(Dataset excerpts)

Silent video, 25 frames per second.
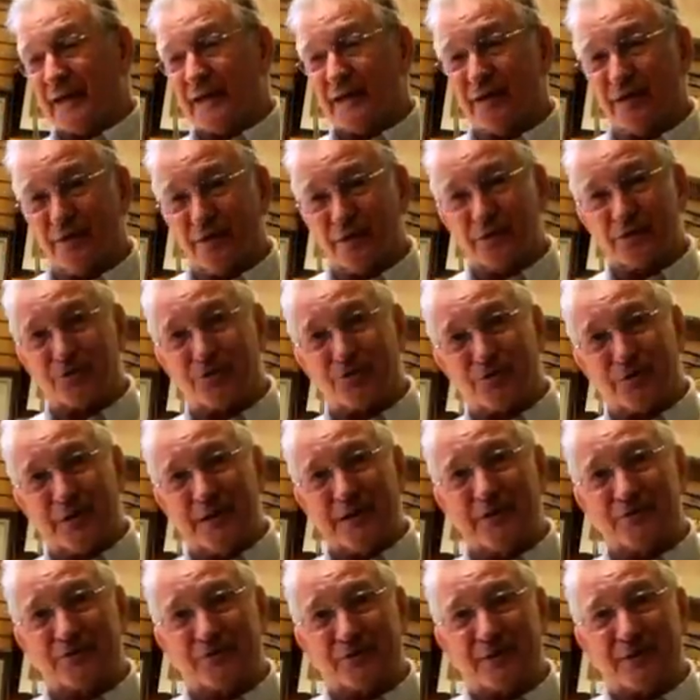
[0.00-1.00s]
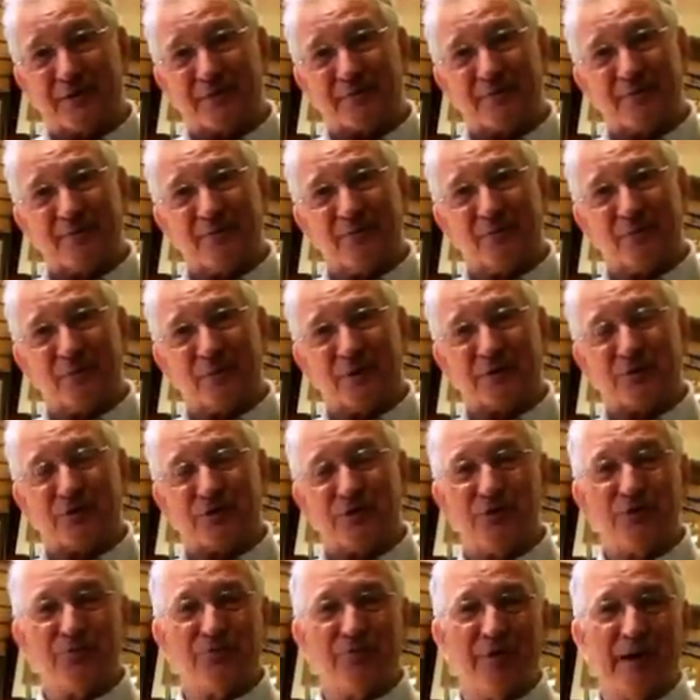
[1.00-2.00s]
into this season, which
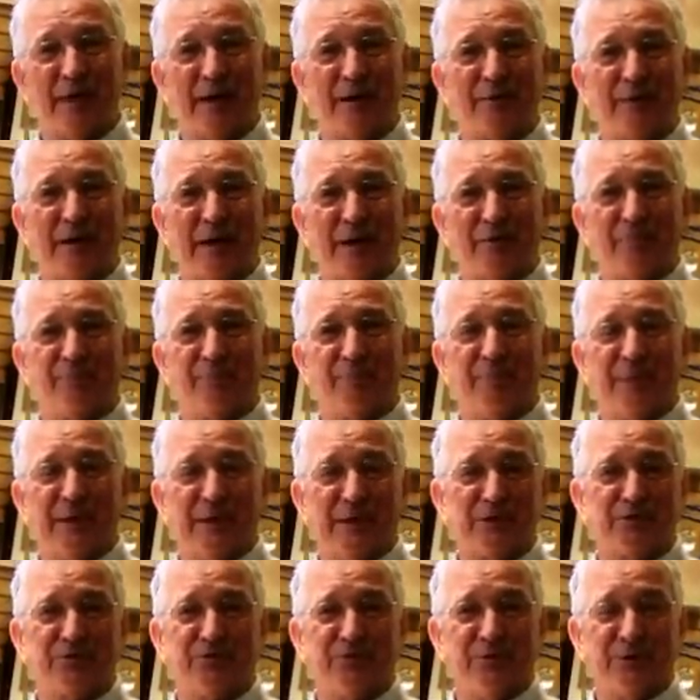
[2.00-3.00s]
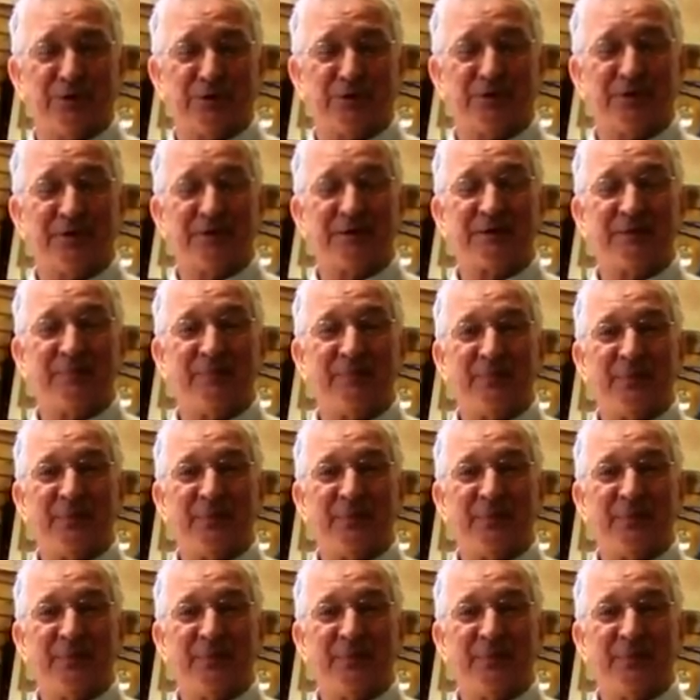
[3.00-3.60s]
you found out bass fishing,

(End Dataset excerpts)

## Task requirements
Could every line above be set down exactly, with the pictures omitted?

## Solution
Silent video, 25 frames per second.
[0.00-1.00s]
[1.00-2.00s]
into this season, which
[2.00-3.00s]
[3.00-3.60s]
you found out bass fishing,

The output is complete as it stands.